DIRECTIONS FOR THIS TASK: Transcribe every line of the records verbatim.

DATA FOR REVIEW:
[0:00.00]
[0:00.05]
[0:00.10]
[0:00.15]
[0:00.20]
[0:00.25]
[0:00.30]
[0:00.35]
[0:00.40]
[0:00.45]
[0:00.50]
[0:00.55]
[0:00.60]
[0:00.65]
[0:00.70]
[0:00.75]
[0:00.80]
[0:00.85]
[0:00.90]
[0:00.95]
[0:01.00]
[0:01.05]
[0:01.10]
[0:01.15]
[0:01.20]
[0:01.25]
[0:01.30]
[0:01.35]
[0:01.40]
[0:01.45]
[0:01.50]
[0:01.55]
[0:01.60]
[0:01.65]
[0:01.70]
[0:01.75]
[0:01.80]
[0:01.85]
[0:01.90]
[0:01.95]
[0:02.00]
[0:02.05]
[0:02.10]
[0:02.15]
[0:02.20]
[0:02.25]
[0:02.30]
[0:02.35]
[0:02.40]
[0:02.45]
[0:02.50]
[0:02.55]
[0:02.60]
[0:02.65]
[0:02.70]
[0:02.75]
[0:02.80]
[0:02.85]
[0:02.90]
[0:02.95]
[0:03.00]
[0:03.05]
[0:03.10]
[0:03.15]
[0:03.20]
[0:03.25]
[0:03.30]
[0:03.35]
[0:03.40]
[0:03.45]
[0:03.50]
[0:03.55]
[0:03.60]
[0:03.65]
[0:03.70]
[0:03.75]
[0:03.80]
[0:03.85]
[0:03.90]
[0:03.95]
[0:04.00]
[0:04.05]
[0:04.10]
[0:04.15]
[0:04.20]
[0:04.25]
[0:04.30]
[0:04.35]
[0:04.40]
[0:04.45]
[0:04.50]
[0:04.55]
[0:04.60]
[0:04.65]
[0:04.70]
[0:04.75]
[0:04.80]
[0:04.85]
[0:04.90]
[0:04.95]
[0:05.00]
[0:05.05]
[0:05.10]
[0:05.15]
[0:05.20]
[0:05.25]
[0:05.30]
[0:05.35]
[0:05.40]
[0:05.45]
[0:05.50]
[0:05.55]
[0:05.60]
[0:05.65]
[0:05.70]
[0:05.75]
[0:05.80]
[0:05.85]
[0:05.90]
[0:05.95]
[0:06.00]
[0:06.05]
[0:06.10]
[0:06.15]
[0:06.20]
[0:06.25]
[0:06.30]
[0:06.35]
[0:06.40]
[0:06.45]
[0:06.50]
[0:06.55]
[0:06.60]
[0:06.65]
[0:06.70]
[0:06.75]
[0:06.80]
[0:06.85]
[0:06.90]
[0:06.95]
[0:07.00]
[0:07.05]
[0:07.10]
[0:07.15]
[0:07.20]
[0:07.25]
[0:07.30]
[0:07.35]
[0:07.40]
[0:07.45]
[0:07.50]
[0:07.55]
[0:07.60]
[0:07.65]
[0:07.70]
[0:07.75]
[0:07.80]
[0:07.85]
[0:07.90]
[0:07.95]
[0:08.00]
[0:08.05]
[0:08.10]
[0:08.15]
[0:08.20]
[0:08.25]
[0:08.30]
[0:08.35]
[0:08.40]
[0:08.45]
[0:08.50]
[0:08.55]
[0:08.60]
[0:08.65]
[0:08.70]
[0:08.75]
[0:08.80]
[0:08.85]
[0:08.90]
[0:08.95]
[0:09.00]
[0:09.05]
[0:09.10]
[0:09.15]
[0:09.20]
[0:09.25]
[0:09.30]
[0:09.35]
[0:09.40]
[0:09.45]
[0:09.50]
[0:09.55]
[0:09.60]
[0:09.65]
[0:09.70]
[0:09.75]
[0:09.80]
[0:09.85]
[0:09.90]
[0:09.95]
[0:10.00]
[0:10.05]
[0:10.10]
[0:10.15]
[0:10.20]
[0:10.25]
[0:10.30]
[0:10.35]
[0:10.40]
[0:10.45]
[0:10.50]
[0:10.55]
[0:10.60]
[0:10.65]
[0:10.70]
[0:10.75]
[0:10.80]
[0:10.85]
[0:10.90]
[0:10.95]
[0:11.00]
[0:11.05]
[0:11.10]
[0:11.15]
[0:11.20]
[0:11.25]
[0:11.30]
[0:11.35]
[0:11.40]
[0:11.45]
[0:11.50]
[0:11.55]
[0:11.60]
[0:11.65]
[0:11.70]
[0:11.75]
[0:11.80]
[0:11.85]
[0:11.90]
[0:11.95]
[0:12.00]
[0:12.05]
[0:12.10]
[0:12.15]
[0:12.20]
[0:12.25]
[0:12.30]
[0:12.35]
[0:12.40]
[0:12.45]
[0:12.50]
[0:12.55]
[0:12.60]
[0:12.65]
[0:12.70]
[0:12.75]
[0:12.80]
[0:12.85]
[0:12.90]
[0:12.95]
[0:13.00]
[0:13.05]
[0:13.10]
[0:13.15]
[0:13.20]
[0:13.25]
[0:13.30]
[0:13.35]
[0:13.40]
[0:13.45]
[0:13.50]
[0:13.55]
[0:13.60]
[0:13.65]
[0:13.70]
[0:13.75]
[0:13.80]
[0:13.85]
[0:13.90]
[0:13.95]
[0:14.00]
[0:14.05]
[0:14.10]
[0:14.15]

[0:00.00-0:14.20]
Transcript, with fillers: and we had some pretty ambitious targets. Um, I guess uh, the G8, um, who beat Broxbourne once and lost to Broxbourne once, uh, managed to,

WRITTEN SOLUTION:
[0:00.00]
[0:00.05]
[0:00.10]
[0:00.15]
[0:00.20]
[0:00.25]
[0:00.30]
[0:00.35]
[0:00.40]
[0:00.45]
[0:00.50]
[0:00.55]
[0:00.60]
[0:00.65]
[0:00.70]
[0:00.75]
[0:00.80]
[0:00.85]
[0:00.90]
[0:00.95]
[0:01.00]
[0:01.05]
[0:01.10]
[0:01.15]
[0:01.20]
[0:01.25]
[0:01.30]
[0:01.35]
[0:01.40]
[0:01.45]
[0:01.50]
[0:01.55]
[0:01.60]
[0:01.65]
[0:01.70]
[0:01.75]
[0:01.80]
[0:01.85]
[0:01.90]
[0:01.95]
[0:02.00]
[0:02.05]
[0:02.10]
[0:02.15]
[0:02.20]
[0:02.25]
[0:02.30]
[0:02.35]
[0:02.40]
[0:02.45]
[0:02.50]
[0:02.55]
[0:02.60]
[0:02.65]
[0:02.70]
[0:02.75]
[0:02.80]
[0:02.85]
[0:02.90]
[0:02.95]
[0:03.00]
[0:03.05]
[0:03.10]
[0:03.15]
[0:03.20]
[0:03.25]
[0:03.30]
[0:03.35]
[0:03.40]
[0:03.45]
[0:03.50]
[0:03.55]
[0:03.60]
[0:03.65]
[0:03.70]
[0:03.75]
[0:03.80]
[0:03.85]
[0:03.90]
[0:03.95]
[0:04.00]
[0:04.05]
[0:04.10]
[0:04.15]
[0:04.20]
[0:04.25]
[0:04.30]
[0:04.35]
[0:04.40]
[0:04.45]
[0:04.50]
[0:04.55]
[0:04.60]
[0:04.65]
[0:04.70]
[0:04.75]
[0:04.80]
[0:04.85]
[0:04.90]
[0:04.95]
[0:05.00]
[0:05.05]
[0:05.10]
[0:05.15]
[0:05.20]
[0:05.25]
[0:05.30]
[0:05.35]
[0:05.40]
[0:05.45]
[0:05.50]
[0:05.55]
[0:05.60]
[0:05.65]
[0:05.70]
[0:05.75]
[0:05.80]
[0:05.85]
[0:05.90]
[0:05.95]
[0:06.00]
[0:06.05]
[0:06.10]
[0:06.15]
[0:06.20]
[0:06.25]
[0:06.30]
[0:06.35]
[0:06.40]
[0:06.45]
[0:06.50]
[0:06.55]
[0:06.60]
[0:06.65]
[0:06.70]
[0:06.75]
[0:06.80]
[0:06.85]
[0:06.90]
[0:06.95]
[0:07.00]
[0:07.05]
[0:07.10]
[0:07.15]
[0:07.20]
[0:07.25]
[0:07.30]
[0:07.35]
[0:07.40]
[0:07.45]
[0:07.50]
[0:07.55]
[0:07.60]
[0:07.65]
[0:07.70]
[0:07.75]
[0:07.80]
[0:07.85]
[0:07.90]
[0:07.95]
[0:08.00]
[0:08.05]
[0:08.10]
[0:08.15]
[0:08.20]
[0:08.25]
[0:08.30]
[0:08.35]
[0:08.40]
[0:08.45]
[0:08.50]
[0:08.55]
[0:08.60]
[0:08.65]
[0:08.70]
[0:08.75]
[0:08.80]
[0:08.85]
[0:08.90]
[0:08.95]
[0:09.00]
[0:09.05]
[0:09.10]
[0:09.15]
[0:09.20]
[0:09.25]
[0:09.30]
[0:09.35]
[0:09.40]
[0:09.45]
[0:09.50]
[0:09.55]
[0:09.60]
[0:09.65]
[0:09.70]
[0:09.75]
[0:09.80]
[0:09.85]
[0:09.90]
[0:09.95]
[0:10.00]
[0:10.05]
[0:10.10]
[0:10.15]
[0:10.20]
[0:10.25]
[0:10.30]
[0:10.35]
[0:10.40]
[0:10.45]
[0:10.50]
[0:10.55]
[0:10.60]
[0:10.65]
[0:10.70]
[0:10.75]
[0:10.80]
[0:10.85]
[0:10.90]
[0:10.95]
[0:11.00]
[0:11.05]
[0:11.10]
[0:11.15]
[0:11.20]
[0:11.25]
[0:11.30]
[0:11.35]
[0:11.40]
[0:11.45]
[0:11.50]
[0:11.55]
[0:11.60]
[0:11.65]
[0:11.70]
[0:11.75]
[0:11.80]
[0:11.85]
[0:11.90]
[0:11.95]
[0:12.00]
[0:12.05]
[0:12.10]
[0:12.15]
[0:12.20]
[0:12.25]
[0:12.30]
[0:12.35]
[0:12.40]
[0:12.45]
[0:12.50]
[0:12.55]
[0:12.60]
[0:12.65]
[0:12.70]
[0:12.75]
[0:12.80]
[0:12.85]
[0:12.90]
[0:12.95]
[0:13.00]
[0:13.05]
[0:13.10]
[0:13.15]
[0:13.20]
[0:13.25]
[0:13.30]
[0:13.35]
[0:13.40]
[0:13.45]
[0:13.50]
[0:13.55]
[0:13.60]
[0:13.65]
[0:13.70]
[0:13.75]
[0:13.80]
[0:13.85]
[0:13.90]
[0:13.95]
[0:14.00]
[0:14.05]
[0:14.10]
[0:14.15]

[0:00.00-0:14.20]
Transcript, with fillers: and we had some pretty ambitious targets. Um, I guess uh, the G8, um, who beat Broxbourne once and lost to Broxbourne once, uh, managed to,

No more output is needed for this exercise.